[ACTIVITY] When you repeat the entries, reproduce each line exactly and omit every picture.

═════ DATA LISTING ═════

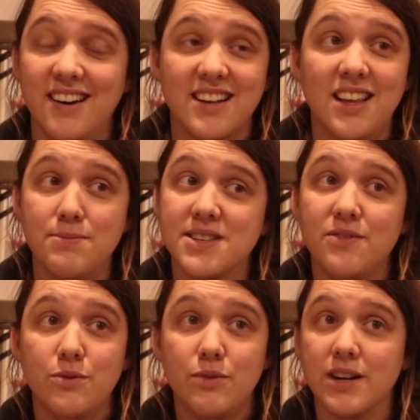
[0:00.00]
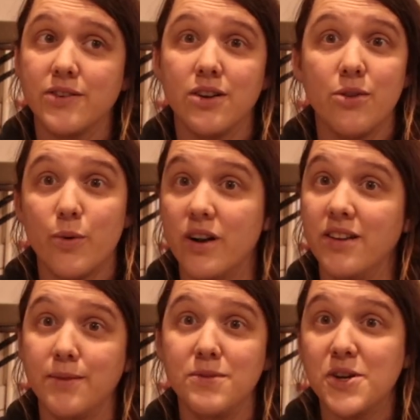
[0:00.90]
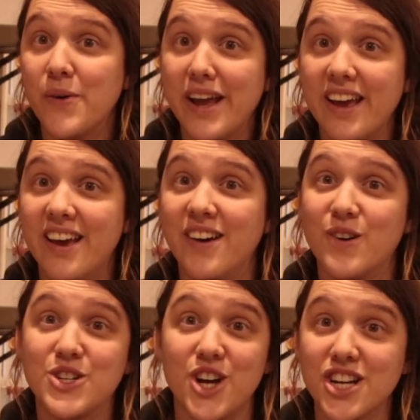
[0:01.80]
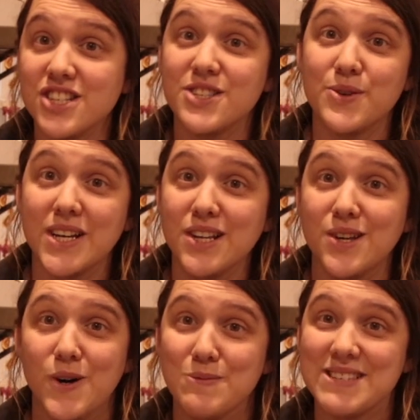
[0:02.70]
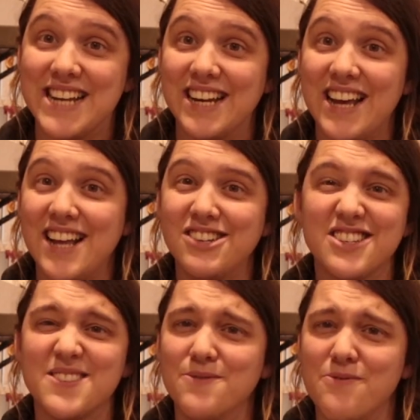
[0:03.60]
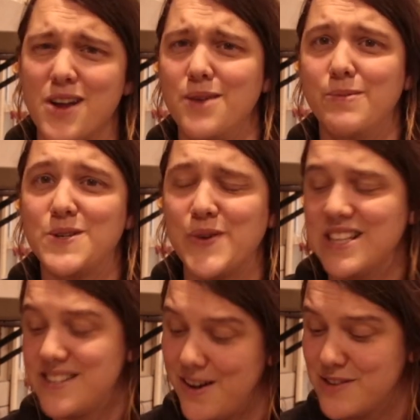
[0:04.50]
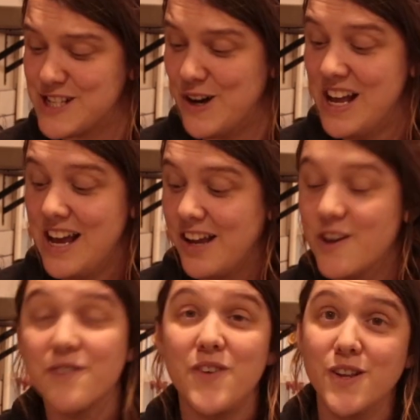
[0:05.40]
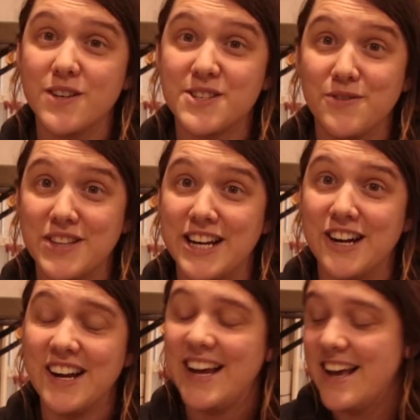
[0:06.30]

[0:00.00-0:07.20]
clips of whatever in the world I'm doing or Josh is doing on the homestead, and just some fun in between stuff. So you can follow us over there.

═════

[EXERCISE RESULT]
[0:00.00]
[0:00.90]
[0:01.80]
[0:02.70]
[0:03.60]
[0:04.50]
[0:05.40]
[0:06.30]

[0:00.00-0:07.20]
clips of whatever in the world I'm doing or Josh is doing on the homestead, and just some fun in between stuff. So you can follow us over there.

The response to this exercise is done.